Linux Capabilities

Linux's capability system is the mechanism that gates operations the kernel considers privileged: binding low ports, loading kernel modules, sending arbitrary signals, manipulating system clocks, and so on. A traditional Linux process is checked against a set of named capabilities (CAP_NET_BIND_SERVICE, CAP_SYS_ADMIN, and 39 others) that may or may not be present in its credential. If the relevant capability is present, the operation is allowed; if not, it's denied.

Peios uses tokens and Privileges instead. Linux capabilities still exist as an ABI surface, but every capability is reinterpreted by KACS at the LSM hook layer, classified into one of three categories that determine what the capability check actually does.

Three categories

KACS classifies all 41 Linux capabilities into a single fixed scheme — the capability switchboard. The three categories:

Category	What happens at `cap_capable()`	Why
ALLOW	Always succeeds	Required for DAC neutralisation. KACS enforces these operations independently via its own LSM hooks, so the capability must be present to let the operation reach those hooks.
PRIVILEGE	Maps to a specific Peios Privilege; the check succeeds if the calling thread's effective token holds that Privilege	Captures privileged operations that don't have an LSM hook KACS otherwise enforces. The Privilege is the real authorisation.
DENY	Always fails	The capability is dead, dangerous, or would let userspace bypass KACS itself.

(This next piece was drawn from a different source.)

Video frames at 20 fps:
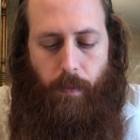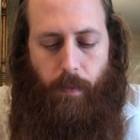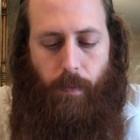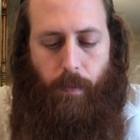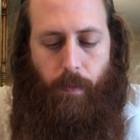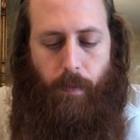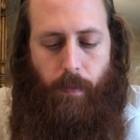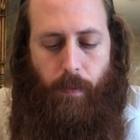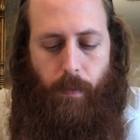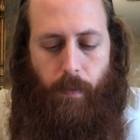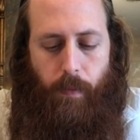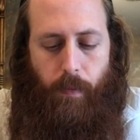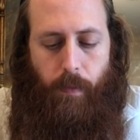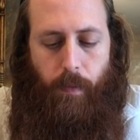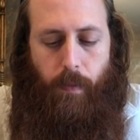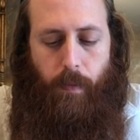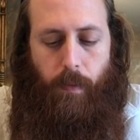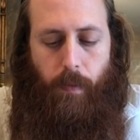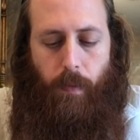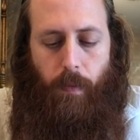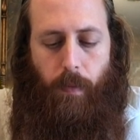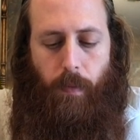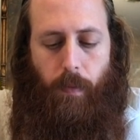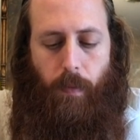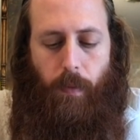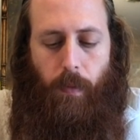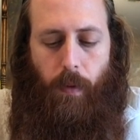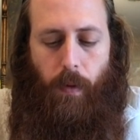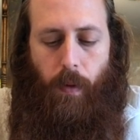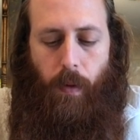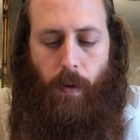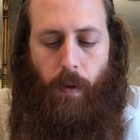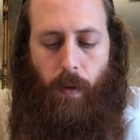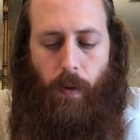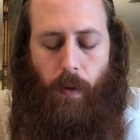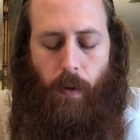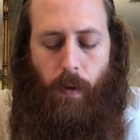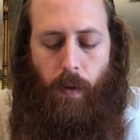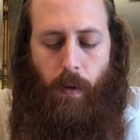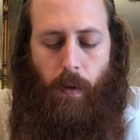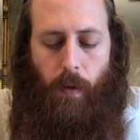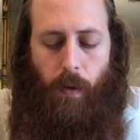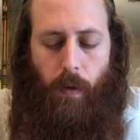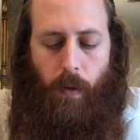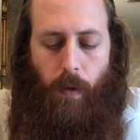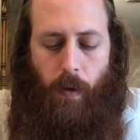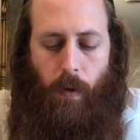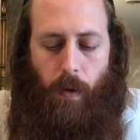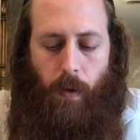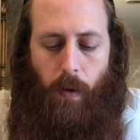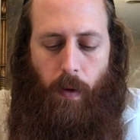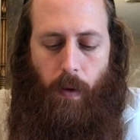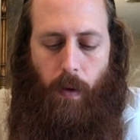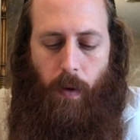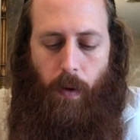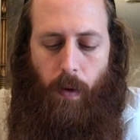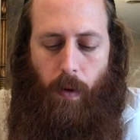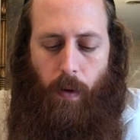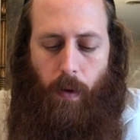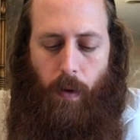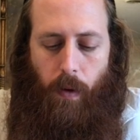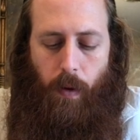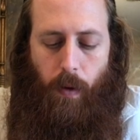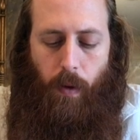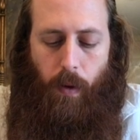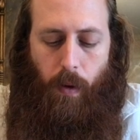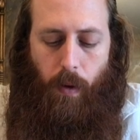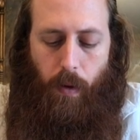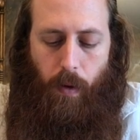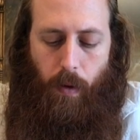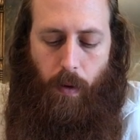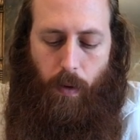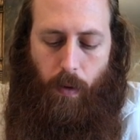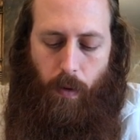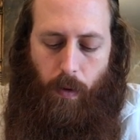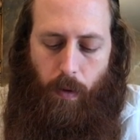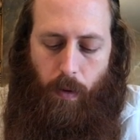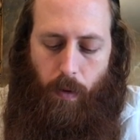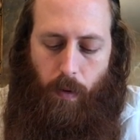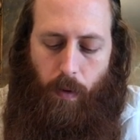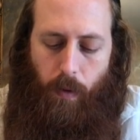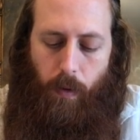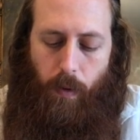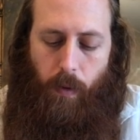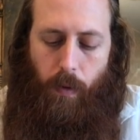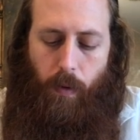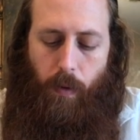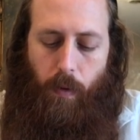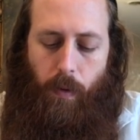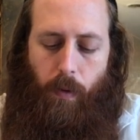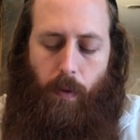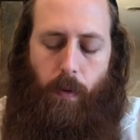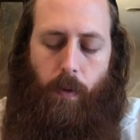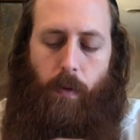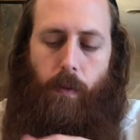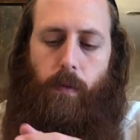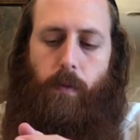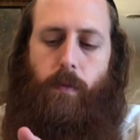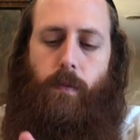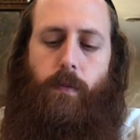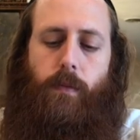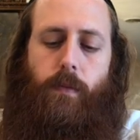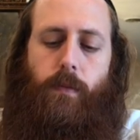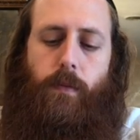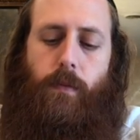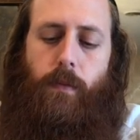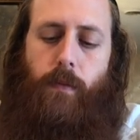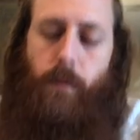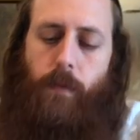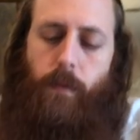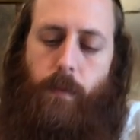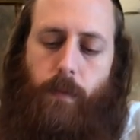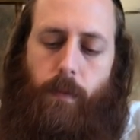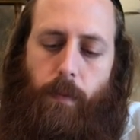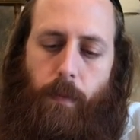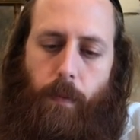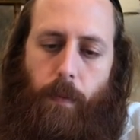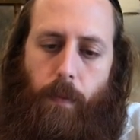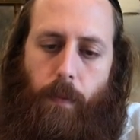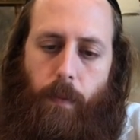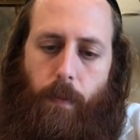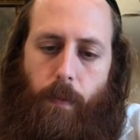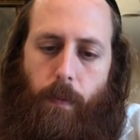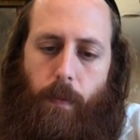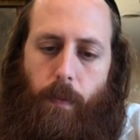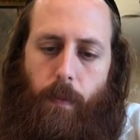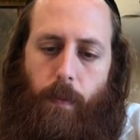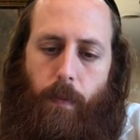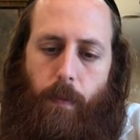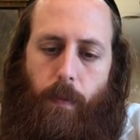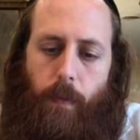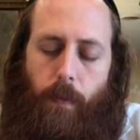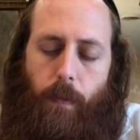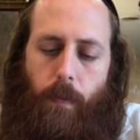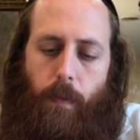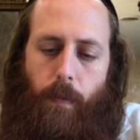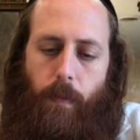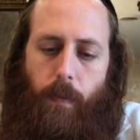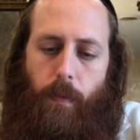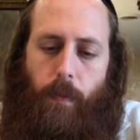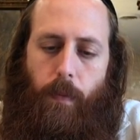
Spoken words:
(silence)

The switchboard is fail-closed: any capability not explicitly listed in ALLOW or PRIVILEGE is denied. There is no "default allow" path. Adding a new capability to the kernel without updating the switchboard would result in it being denied to every process, which is the safe failure mode.

ALLOW: DAC bypass

A handful of capabilities exist on Peios solely to neutralise Linux DAC (the UID-based mode-bit permission system). Linux evaluates DAC before consulting LSM hooks; if DAC denies an operation, the LSM never fires, and KACS cannot override the denial. To prevent DAC from blocking operations KACS would actually allow, every Peios process is granted the DAC-bypass capabilities unconditionally:

CAP_DAC_OVERRIDE — bypass file read/write/execute permission checks
CAP_DAC_READ_SEARCH — bypass directory read/search checks
CAP_FOWNER — bypass checks requiring fsuid to match the file owner
CAP_CHOWN — bypass the restriction that only the file owner can change ownership
CAP_FSETID — bypass restrictions on setuid/setgid bit modifications
CAP_SETUID / CAP_SETGID — allow Linux credential changes (cosmetic on Peios)
CAP_KILL — bypass UID-based signal-delivery checks (the real check is in KACS's task_kill hook)
CAP_IPC_OWNER — bypass UID-based SysV IPC ownership checks
CAP_LEASE — bypass file-lease ownership checks

These capabilities must be present on every credential. KACS denies any attempt to clear them — via capset(), via bounding-set drops, or via ambient capability manipulation. A process that successfully cleared CAP_DAC_OVERRIDE would find itself unable to do anything, because DAC would start refusing operations and KACS's LSM hooks would never fire.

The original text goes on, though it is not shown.